Justice Minister Andrew Little offered "pinching the bottom of a prison officer" as an example of a non-violent assault in the House on Thursday last week.
Mr Little said the offence did not warrant the seven-year sentence the Three Strikes law mandates. That was the same view the judge took in the case, saying if it weren't the law, the sentence might have been 12 months.
The offender ended up with a seven-year sentence, but with the allowance for parole after a third of the sentence is served.
This week, Ms Genter stood by Mr Little as she faced a line of stern questioning from National's Paula Bennett, saying she would not speak to him or ask him to apologise for his description of the assault as "non-violent" and "pinching the bottom".
When Ms Bennett asked Ms Genter whether the characterisation "trivialised" the assault, Ms Genter dodged the question.
"As the Minister of Justice has said today and on previous days, indecent assault - including the case the member is referring to - is insidious and unacceptable. I agree with him," she said.
Ms Genter said there is a problem with the underreporting of cases of indecent assault, but she said the Three Strikes law makes it harder for survivors to come forward and for people to be convicted.
When asked whether she would speak to the Minister of Justice and whether she will ask him to apologise, Ms Genter repeated she agrees with the Minister of Justice when he said the case was "insidious and unacceptable".
"I won't ask the Minister of Justice to apologise for raising issues about our broken criminal justice system," she said.
Ms Genter told Newshub the National Party are "playing political games around a really serious issue," saying Mr Little's comments were taken out of context.
"It's making it really difficult to address the substance of what the Minister of Justice was getting at when he described that."
"The fundamental issue is around the extreme sentencing that is required under the Three Strikes law, and that extreme sentencing doesn't do anything to help survivors of sexual violence."

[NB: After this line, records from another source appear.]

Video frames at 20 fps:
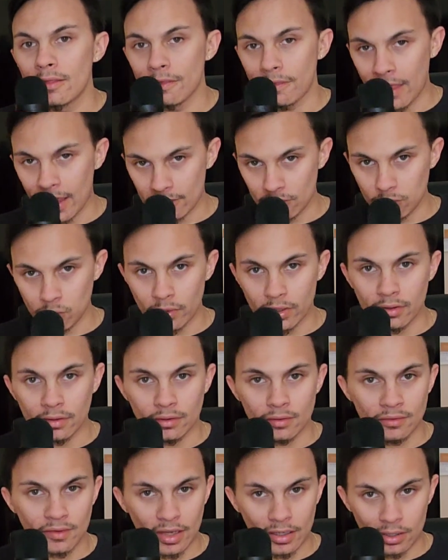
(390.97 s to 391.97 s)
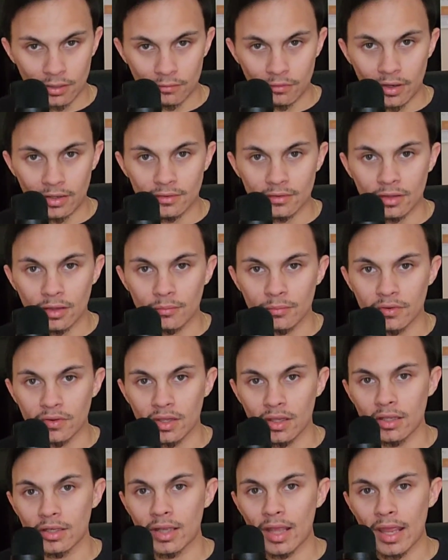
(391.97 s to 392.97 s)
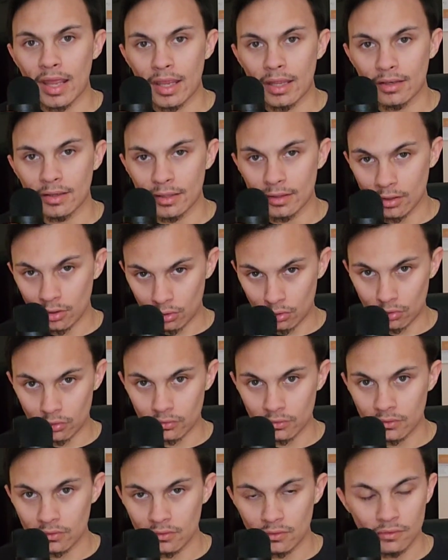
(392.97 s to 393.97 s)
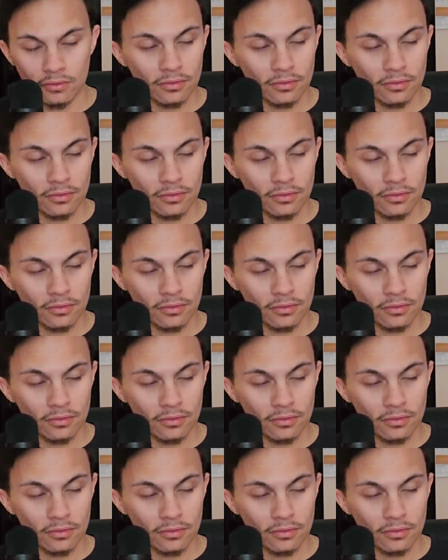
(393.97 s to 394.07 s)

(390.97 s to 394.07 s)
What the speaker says: that's when sacrifice comes in, and it hurts.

She said Mr Little chose an "unfortunate example" of a non-violent crime.
Sentencing notes for the indecent assault describe 25-year-old Raven Casey Campbell grabbing a corrections officer's buttock for 1 to 2 seconds, before making no attempt to move away when asked. The offender grabbed the gate as the guard was trying to leave, asking the officer to talk.
The officer later said she felt "angry, frustrated and totally degraded."
The offender was described as having limited support in the community.